続・政略結婚は純愛のように
 由梨は少し考えてから答える。

「料理はお手伝いさんが月水金曜日に作ってくれます。それ以外は私が。掃除は…たかゆ…夫婦のプライベートスペースは私が…それ以外の客間などはお願いしています…。」

危うく隆之さんと口走りそうになって、なんだかしどろもどろになりながら由梨は答える。
 山辺はヘェ~と言いながらニヤニヤとして由梨を見た。

「社長のお屋敷なんて相当広いだろうから、掃除はやってもらうしかなさそうね、まさか社長に家事分担をお願いするわけにもいかないしねぇ。…ふふふ。」

山辺は自分の言ったことに吹き出して笑った。

「でも、すごく意外だったわ。あなたと社長、ちゃんと夫婦なのね。」

「え…?」

「なんだか社長ってイケメンすぎる上に中身もスーパーマンみたいでちょっと人間味がないというか…。もちろんそこがいいって言う子もいるんだけど。私はなんかなぁって思ってたのよね。結婚もさ、言葉は悪いけど財閥のご令嬢とだなんて、出来過ぎじゃない?って。」

山辺は隆之よりも年上で結婚して子供もいる。
 そういう層から見るとそんなふうに見えるのかと由梨は少し新鮮な気持ちで山辺の話を聞いていた。

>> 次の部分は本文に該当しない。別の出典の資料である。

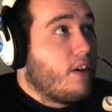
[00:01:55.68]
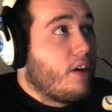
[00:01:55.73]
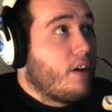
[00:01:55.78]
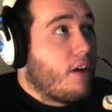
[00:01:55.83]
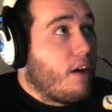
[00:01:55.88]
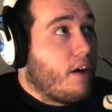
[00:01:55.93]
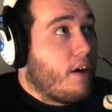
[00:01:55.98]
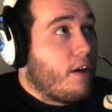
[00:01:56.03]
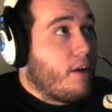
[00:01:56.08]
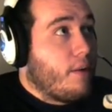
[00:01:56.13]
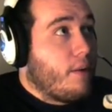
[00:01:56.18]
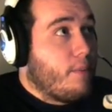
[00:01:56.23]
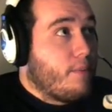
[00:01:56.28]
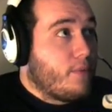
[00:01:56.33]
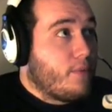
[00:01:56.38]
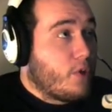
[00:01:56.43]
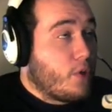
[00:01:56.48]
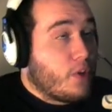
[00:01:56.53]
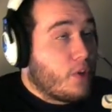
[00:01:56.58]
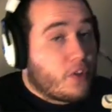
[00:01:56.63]

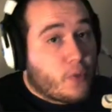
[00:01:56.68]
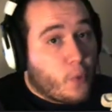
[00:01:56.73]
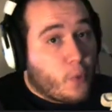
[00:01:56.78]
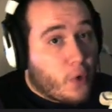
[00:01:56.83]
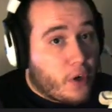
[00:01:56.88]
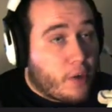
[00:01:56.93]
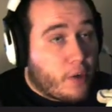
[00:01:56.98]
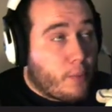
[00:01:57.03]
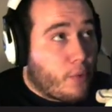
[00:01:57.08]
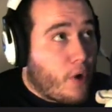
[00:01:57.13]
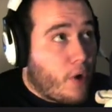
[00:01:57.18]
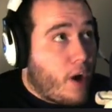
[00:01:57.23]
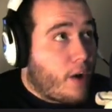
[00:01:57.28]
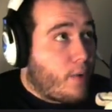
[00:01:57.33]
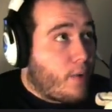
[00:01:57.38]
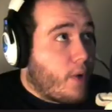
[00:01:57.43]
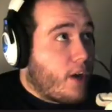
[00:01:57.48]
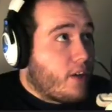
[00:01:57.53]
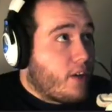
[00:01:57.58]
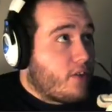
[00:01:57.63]
so it is a work in
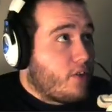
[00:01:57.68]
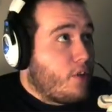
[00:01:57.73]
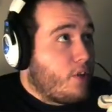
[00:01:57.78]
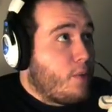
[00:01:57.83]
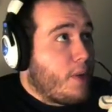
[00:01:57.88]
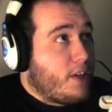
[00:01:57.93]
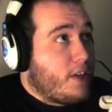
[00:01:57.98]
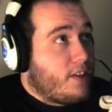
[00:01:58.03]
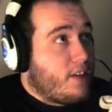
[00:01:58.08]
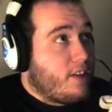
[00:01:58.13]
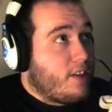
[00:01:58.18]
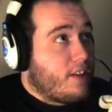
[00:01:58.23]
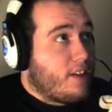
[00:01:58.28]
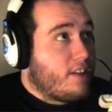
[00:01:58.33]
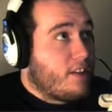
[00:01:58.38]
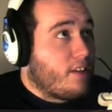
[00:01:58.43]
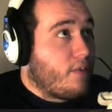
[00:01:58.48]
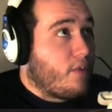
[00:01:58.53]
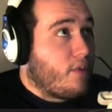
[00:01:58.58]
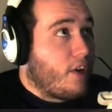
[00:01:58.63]
progress, so you may see
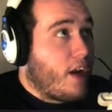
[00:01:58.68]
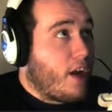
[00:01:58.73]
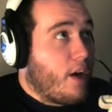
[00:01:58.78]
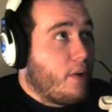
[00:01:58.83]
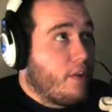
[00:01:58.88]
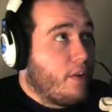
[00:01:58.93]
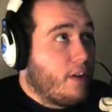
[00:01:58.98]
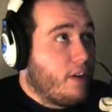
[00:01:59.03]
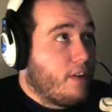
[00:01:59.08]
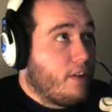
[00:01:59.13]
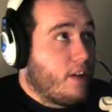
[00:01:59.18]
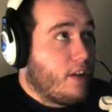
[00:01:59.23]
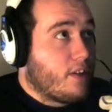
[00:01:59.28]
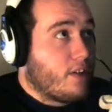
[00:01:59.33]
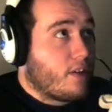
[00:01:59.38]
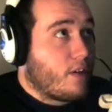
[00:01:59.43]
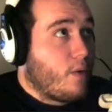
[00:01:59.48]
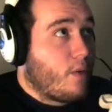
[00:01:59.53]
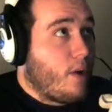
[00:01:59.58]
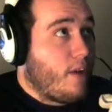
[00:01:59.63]
things every now and then that
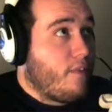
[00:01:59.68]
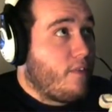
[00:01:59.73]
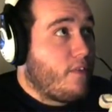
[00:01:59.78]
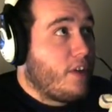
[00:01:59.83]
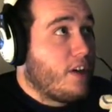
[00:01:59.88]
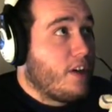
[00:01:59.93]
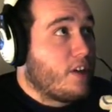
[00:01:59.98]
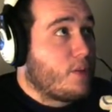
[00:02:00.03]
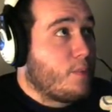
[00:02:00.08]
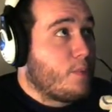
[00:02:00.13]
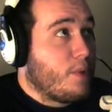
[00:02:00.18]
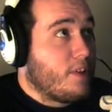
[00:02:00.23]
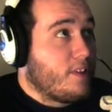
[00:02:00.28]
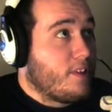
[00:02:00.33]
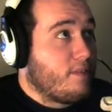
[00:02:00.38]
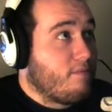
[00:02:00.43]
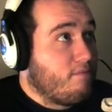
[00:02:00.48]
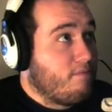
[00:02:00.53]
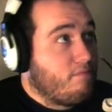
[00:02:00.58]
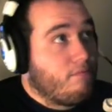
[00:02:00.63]
isn't quite finished, but
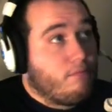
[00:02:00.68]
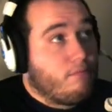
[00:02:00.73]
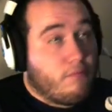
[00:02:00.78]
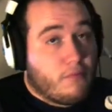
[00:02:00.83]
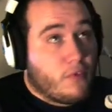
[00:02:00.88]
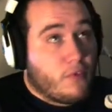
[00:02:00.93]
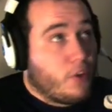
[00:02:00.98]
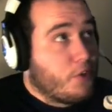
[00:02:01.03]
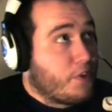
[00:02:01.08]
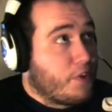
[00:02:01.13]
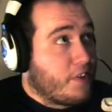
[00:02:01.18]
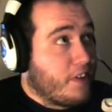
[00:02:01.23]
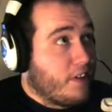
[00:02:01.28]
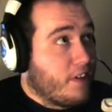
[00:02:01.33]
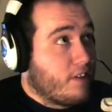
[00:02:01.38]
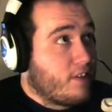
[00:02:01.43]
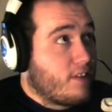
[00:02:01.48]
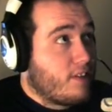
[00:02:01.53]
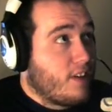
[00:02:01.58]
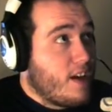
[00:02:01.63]
look at
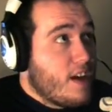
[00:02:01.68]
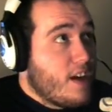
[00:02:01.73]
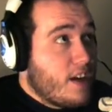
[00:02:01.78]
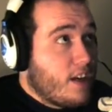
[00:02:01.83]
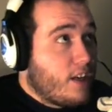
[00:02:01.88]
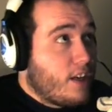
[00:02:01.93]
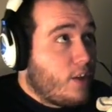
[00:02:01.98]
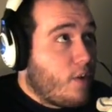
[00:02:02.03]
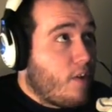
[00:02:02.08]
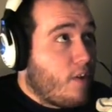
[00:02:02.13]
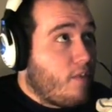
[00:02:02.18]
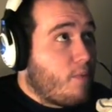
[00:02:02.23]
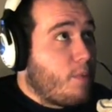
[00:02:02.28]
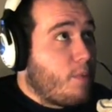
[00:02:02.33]
this. You have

「それで、今井さんが異動でうちにきたときはちょっとどうなるの?って思ったのよ。二課は黒瀬主任が厳しくてアシスタントが続かないことは社長も知っているはずなのに。」

山辺はそこまで言って泡の付いた手を止めて、また笑った。

「そしたら今井さんがあまりに意外なキャラクターで。ふふふ。」

「え?山辺さん、私そんなに変ですか?」

山辺は由梨の問いかけには答えずに笑いながら言葉を続ける。